Problem
Where a picture appears, skip it; print everything else in the records exactly as it stands.
+ + + + +
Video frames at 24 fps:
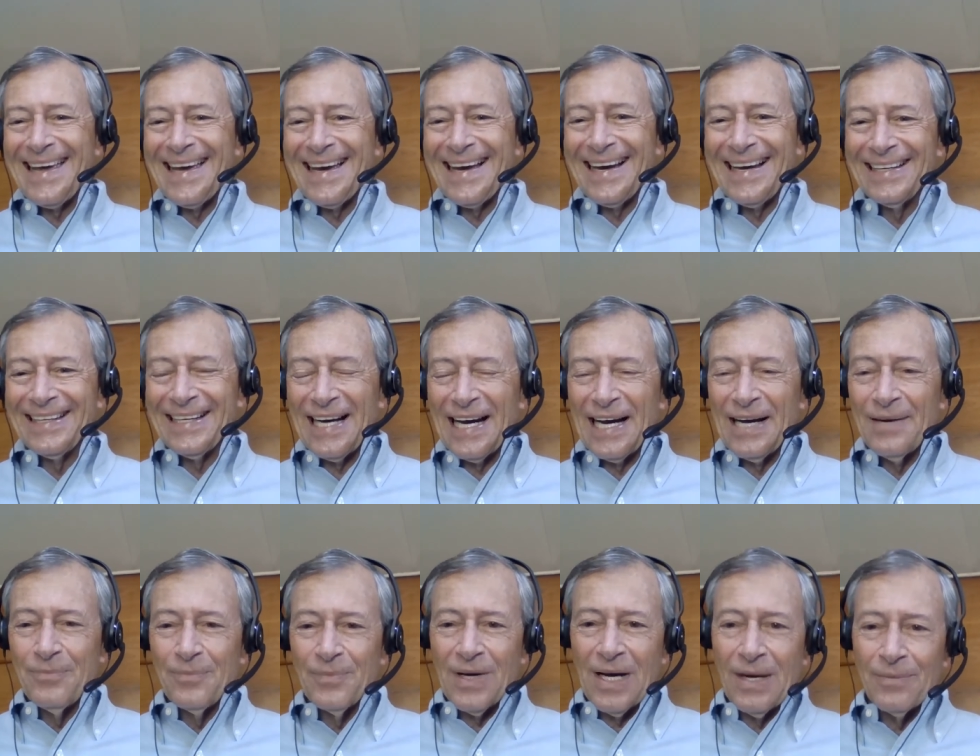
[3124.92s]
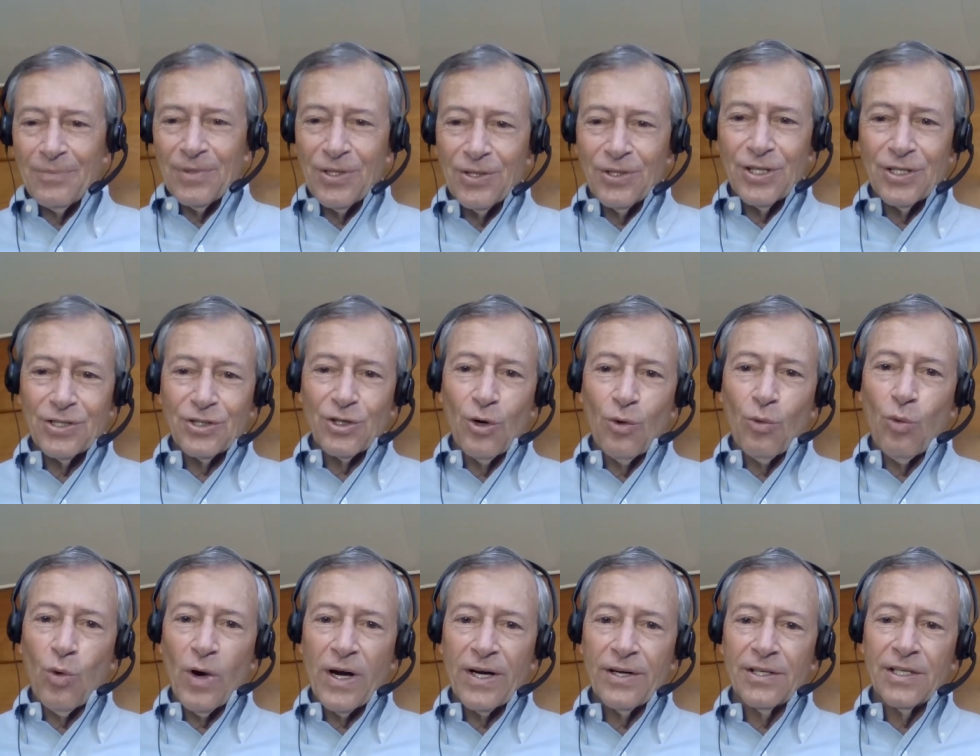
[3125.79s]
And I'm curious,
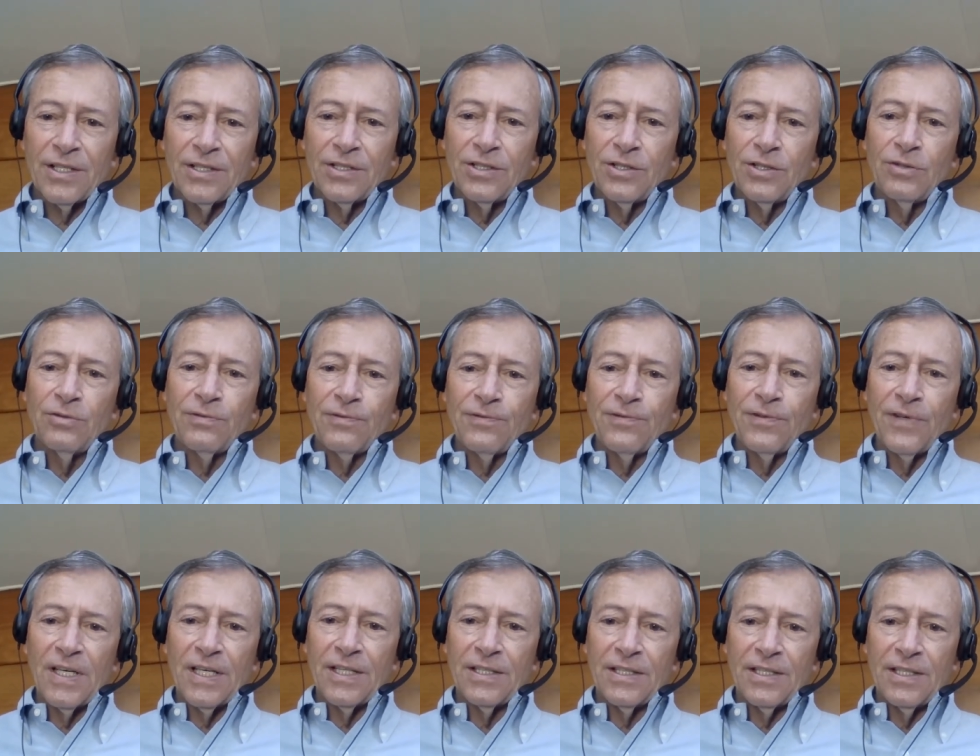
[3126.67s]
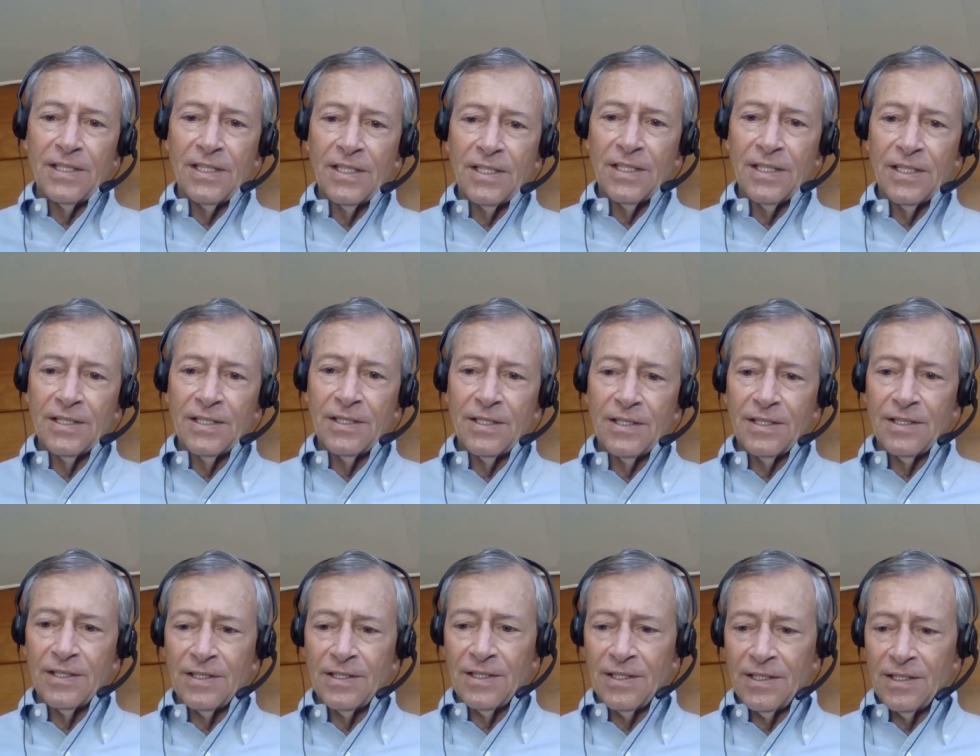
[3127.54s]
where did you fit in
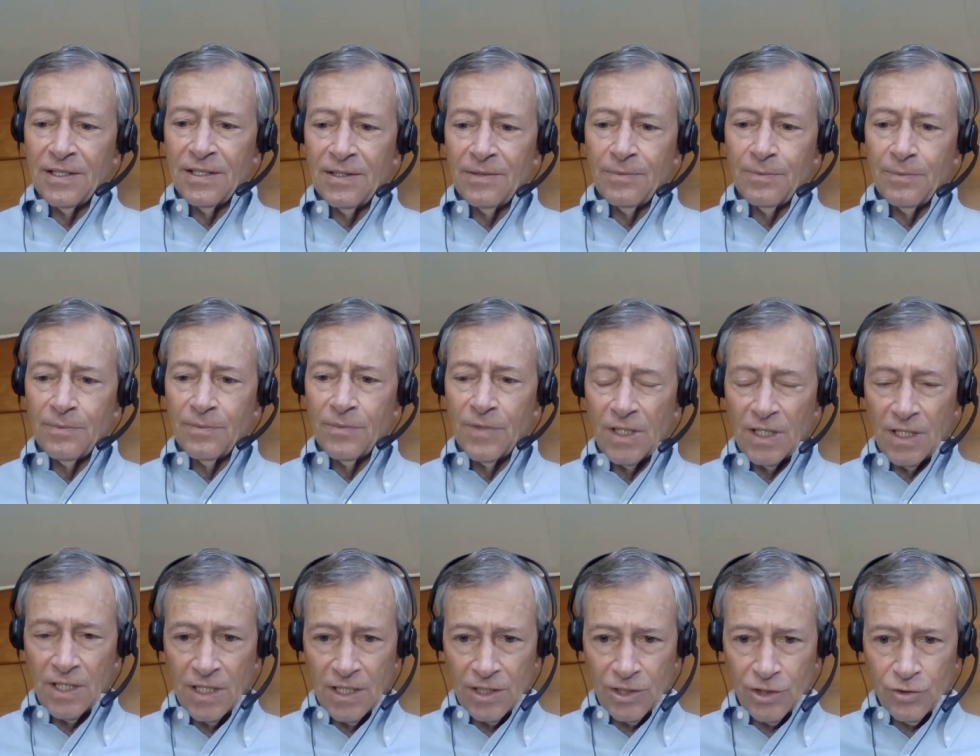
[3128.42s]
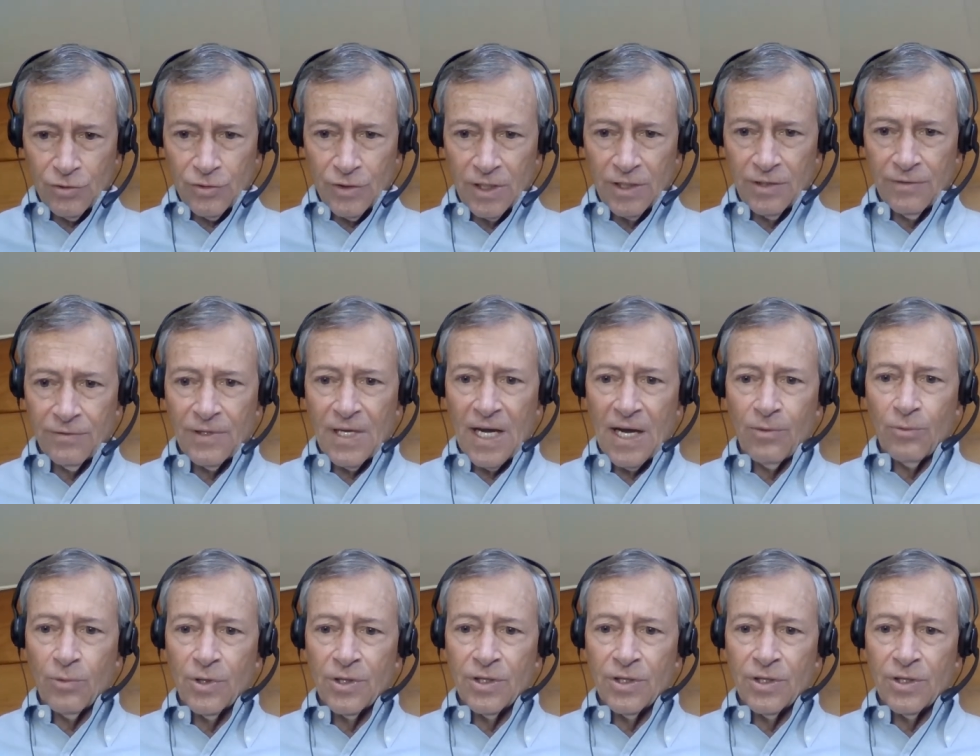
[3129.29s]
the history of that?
+ + + + +
Reply
Video frames at 24 fps:
[3124.92s]
[3125.79s]
And I'm curious,
[3126.67s]
[3127.54s]
where did you fit in
[3128.42s]
[3129.29s]
the history of that?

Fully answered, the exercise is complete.